Every line of the material below should be output exactly as written, with the images skipped.

RECORD EXCERPTS below:

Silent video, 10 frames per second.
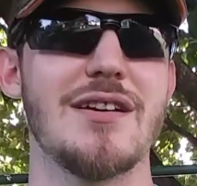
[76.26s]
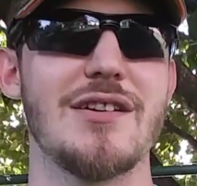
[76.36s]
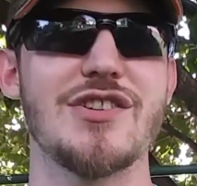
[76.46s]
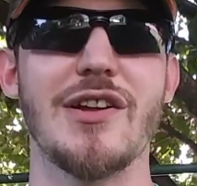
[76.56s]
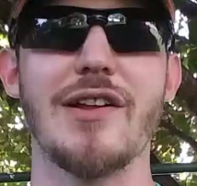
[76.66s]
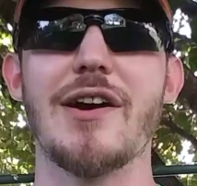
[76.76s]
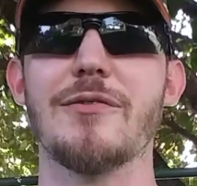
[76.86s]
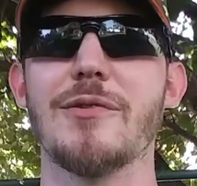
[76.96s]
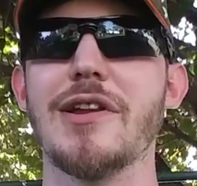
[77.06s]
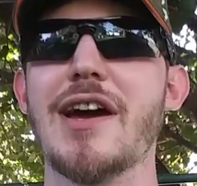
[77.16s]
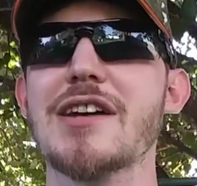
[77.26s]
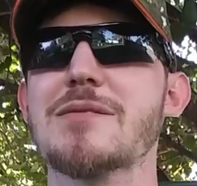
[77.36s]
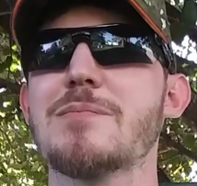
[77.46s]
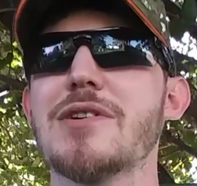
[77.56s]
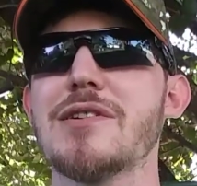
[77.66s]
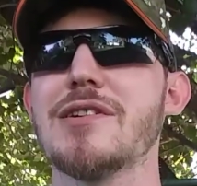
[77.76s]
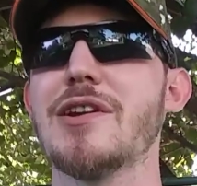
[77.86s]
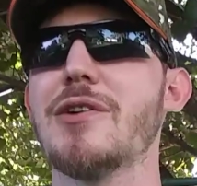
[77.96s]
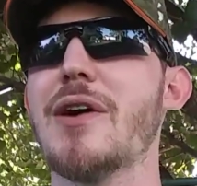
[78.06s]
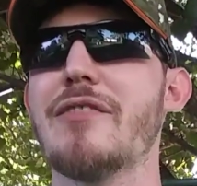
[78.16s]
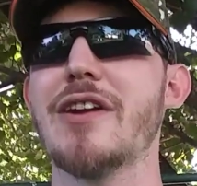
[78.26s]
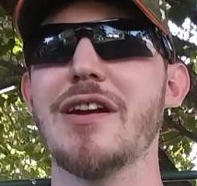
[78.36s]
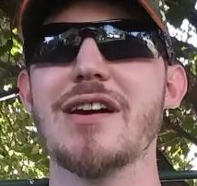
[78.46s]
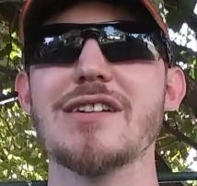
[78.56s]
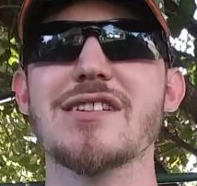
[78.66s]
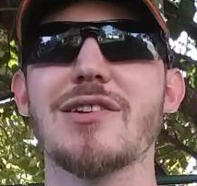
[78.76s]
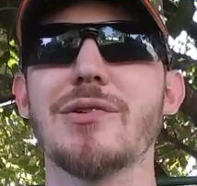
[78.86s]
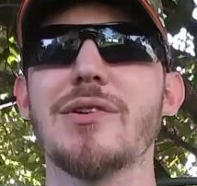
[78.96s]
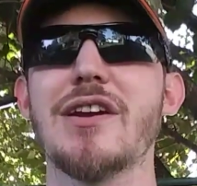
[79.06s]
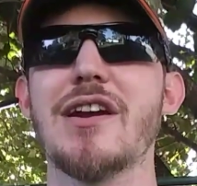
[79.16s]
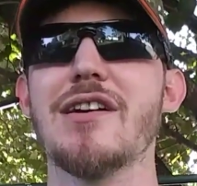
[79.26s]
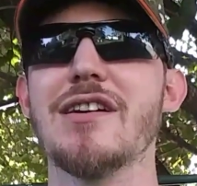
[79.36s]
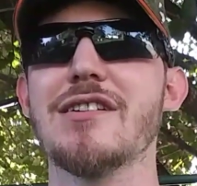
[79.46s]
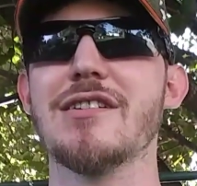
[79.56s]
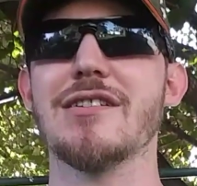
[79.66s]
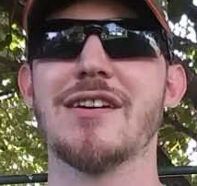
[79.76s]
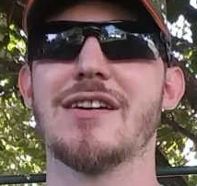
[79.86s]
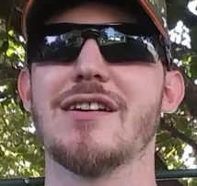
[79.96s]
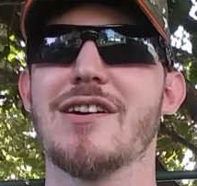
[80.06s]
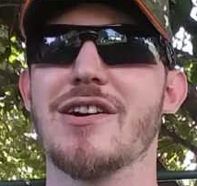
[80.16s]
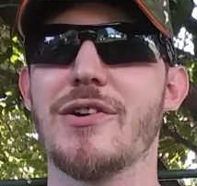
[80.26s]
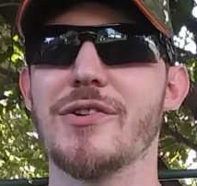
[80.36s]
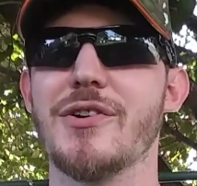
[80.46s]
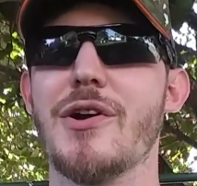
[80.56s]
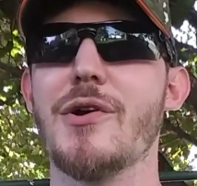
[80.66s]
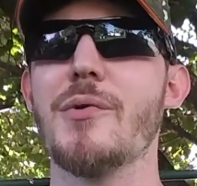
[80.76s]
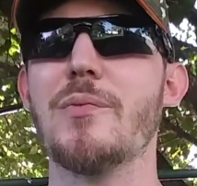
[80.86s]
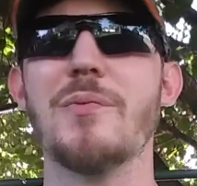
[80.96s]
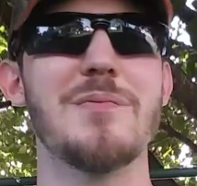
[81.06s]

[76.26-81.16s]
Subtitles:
chill out and relax, but, you know, having a nice secluded area to call your own,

End of RECORD EXCERPTS.

# ANSWER SECTION
Silent video, 10 frames per second.
[76.26s]
[76.36s]
[76.46s]
[76.56s]
[76.66s]
[76.76s]
[76.86s]
[76.96s]
[77.06s]
[77.16s]
[77.26s]
[77.36s]
[77.46s]
[77.56s]
[77.66s]
[77.76s]
[77.86s]
[77.96s]
[78.06s]
[78.16s]
[78.26s]
[78.36s]
[78.46s]
[78.56s]
[78.66s]
[78.76s]
[78.86s]
[78.96s]
[79.06s]
[79.16s]
[79.26s]
[79.36s]
[79.46s]
[79.56s]
[79.66s]
[79.76s]
[79.86s]
[79.96s]
[80.06s]
[80.16s]
[80.26s]
[80.36s]
[80.46s]
[80.56s]
[80.66s]
[80.76s]
[80.86s]
[80.96s]
[81.06s]

[76.26-81.16s]
Subtitles:
chill out and relax, but, you know, having a nice secluded area to call your own,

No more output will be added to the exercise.